→ Provided information
- Opening Delimiter -

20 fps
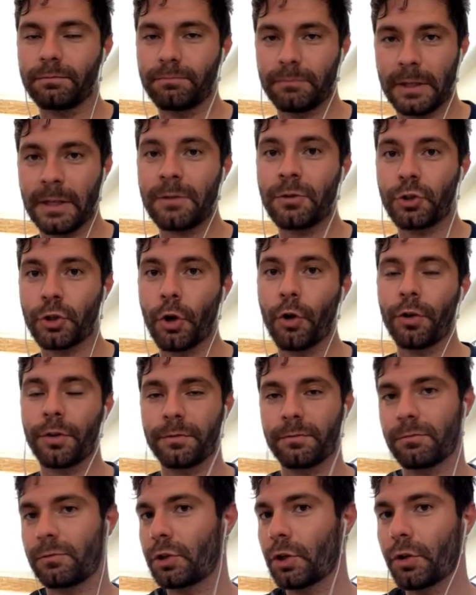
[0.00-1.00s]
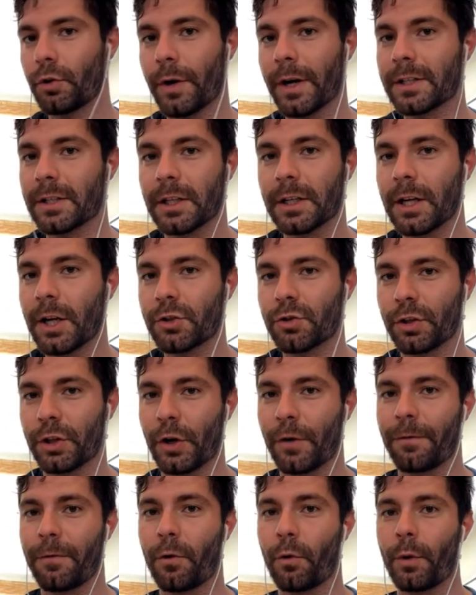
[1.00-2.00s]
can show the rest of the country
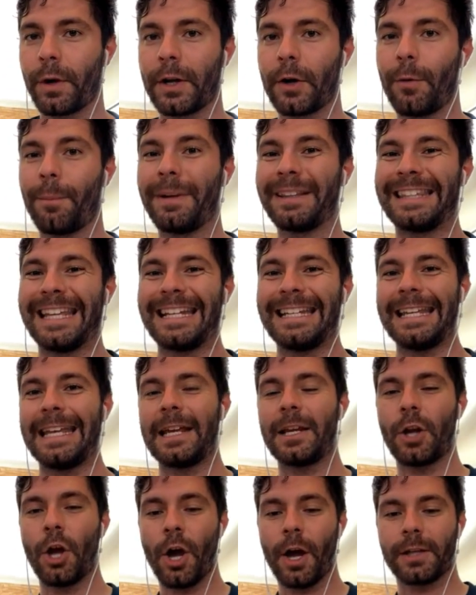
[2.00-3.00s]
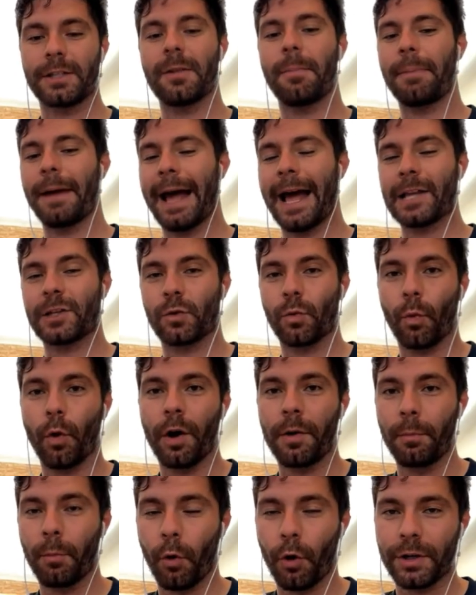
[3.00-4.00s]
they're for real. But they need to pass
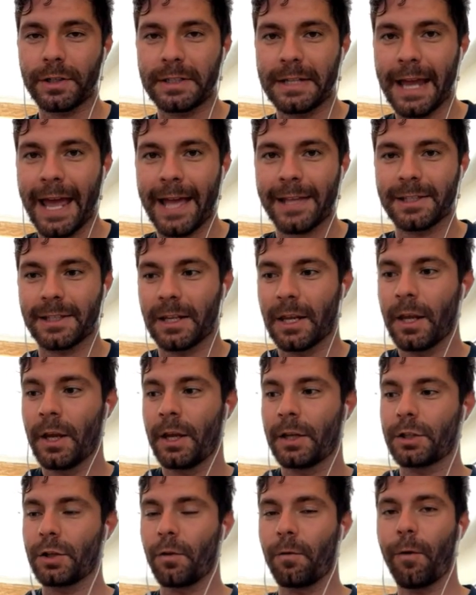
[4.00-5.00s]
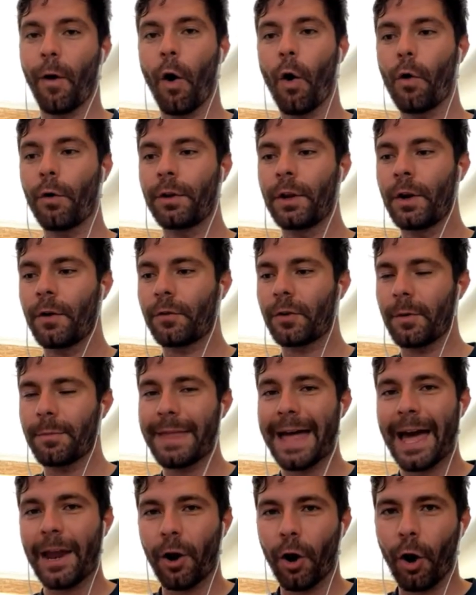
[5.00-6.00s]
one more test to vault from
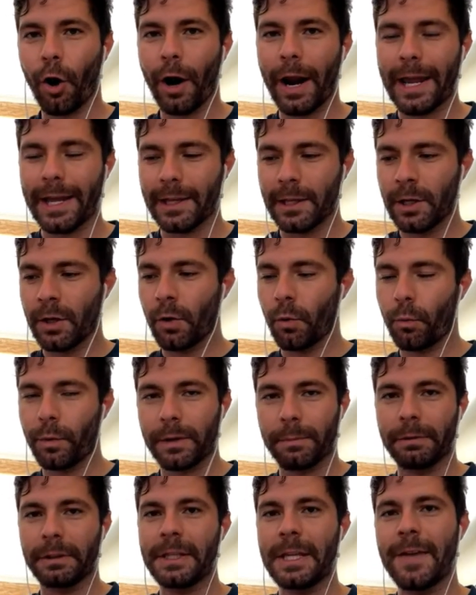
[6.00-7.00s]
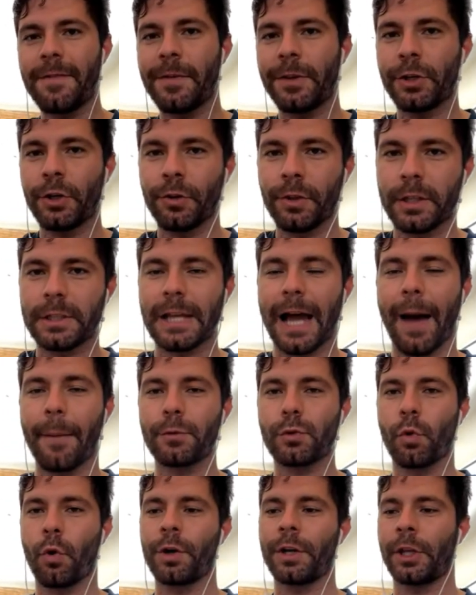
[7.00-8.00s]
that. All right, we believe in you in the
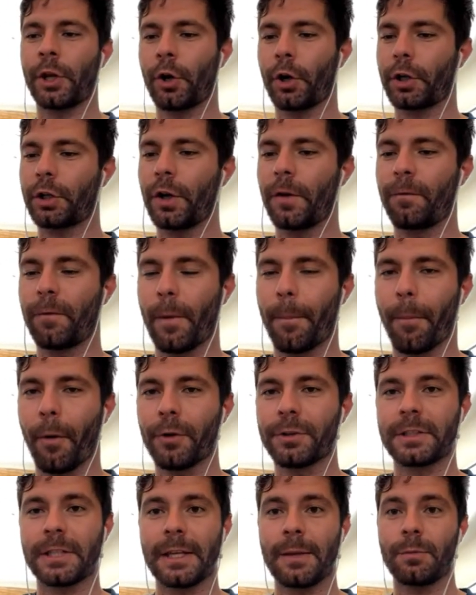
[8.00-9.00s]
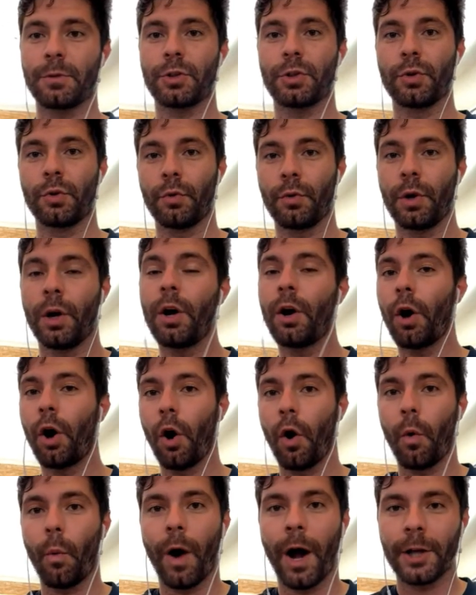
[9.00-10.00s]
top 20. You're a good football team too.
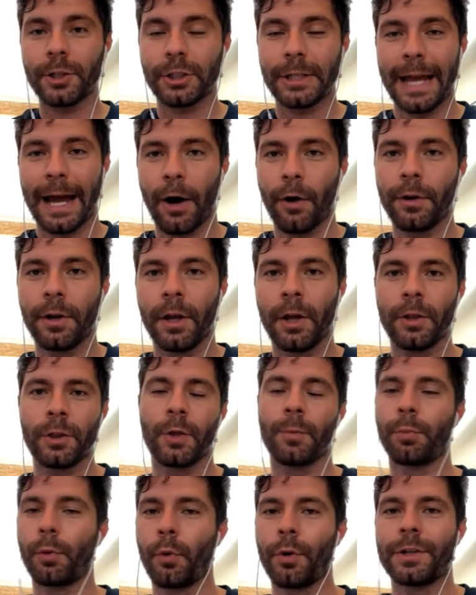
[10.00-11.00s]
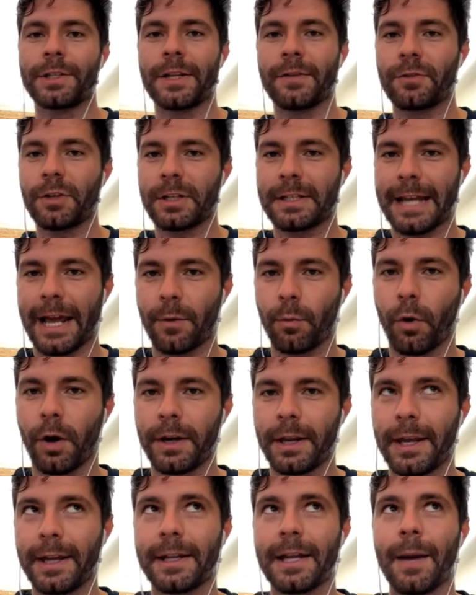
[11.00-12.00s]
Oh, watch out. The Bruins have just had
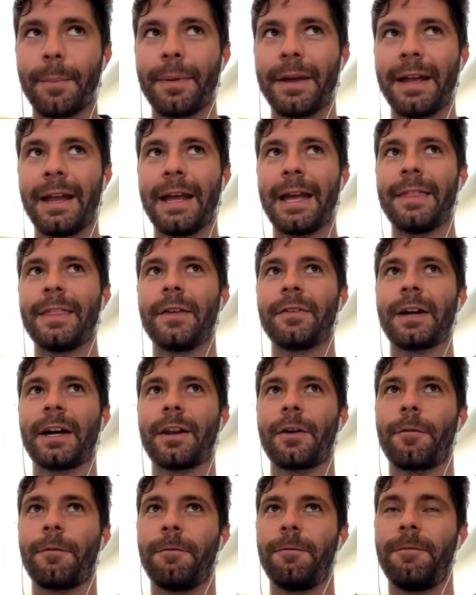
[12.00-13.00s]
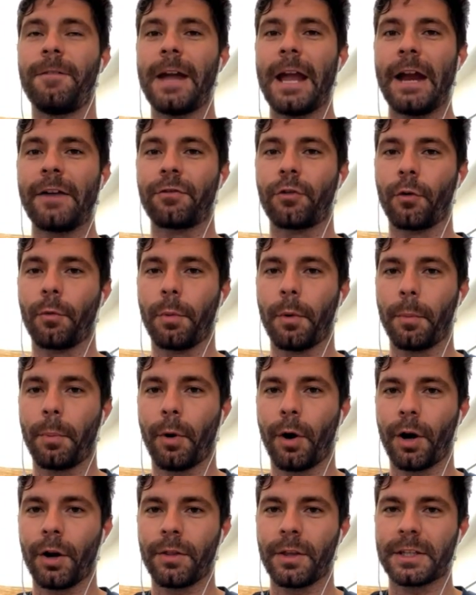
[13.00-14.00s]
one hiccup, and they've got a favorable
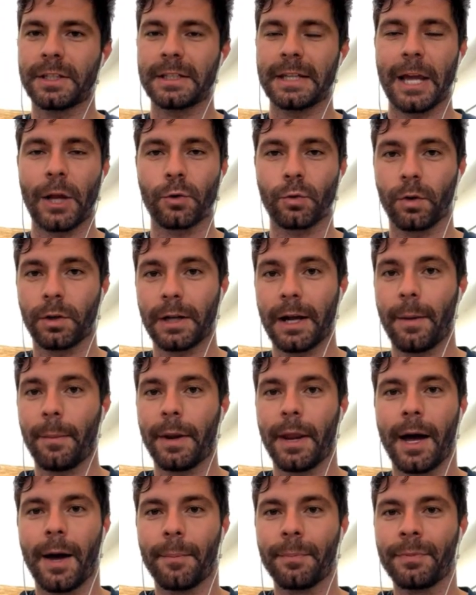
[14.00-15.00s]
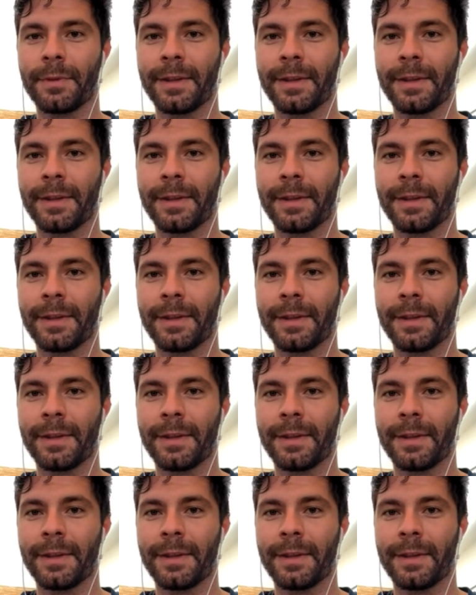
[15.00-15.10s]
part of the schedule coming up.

- Closing Delimiter -

→ Required work
All of the entries above should be retyped exactly, with the pictures left out.

→ Exercise result
20 fps
[0.00-1.00s]
[1.00-2.00s]
can show the rest of the country
[2.00-3.00s]
[3.00-4.00s]
they're for real. But they need to pass
[4.00-5.00s]
[5.00-6.00s]
one more test to vault from
[6.00-7.00s]
[7.00-8.00s]
that. All right, we believe in you in the
[8.00-9.00s]
[9.00-10.00s]
top 20. You're a good football team too.
[10.00-11.00s]
[11.00-12.00s]
Oh, watch out. The Bruins have just had
[12.00-13.00s]
[13.00-14.00s]
one hiccup, and they've got a favorable
[14.00-15.00s]
[15.00-15.10s]
part of the schedule coming up.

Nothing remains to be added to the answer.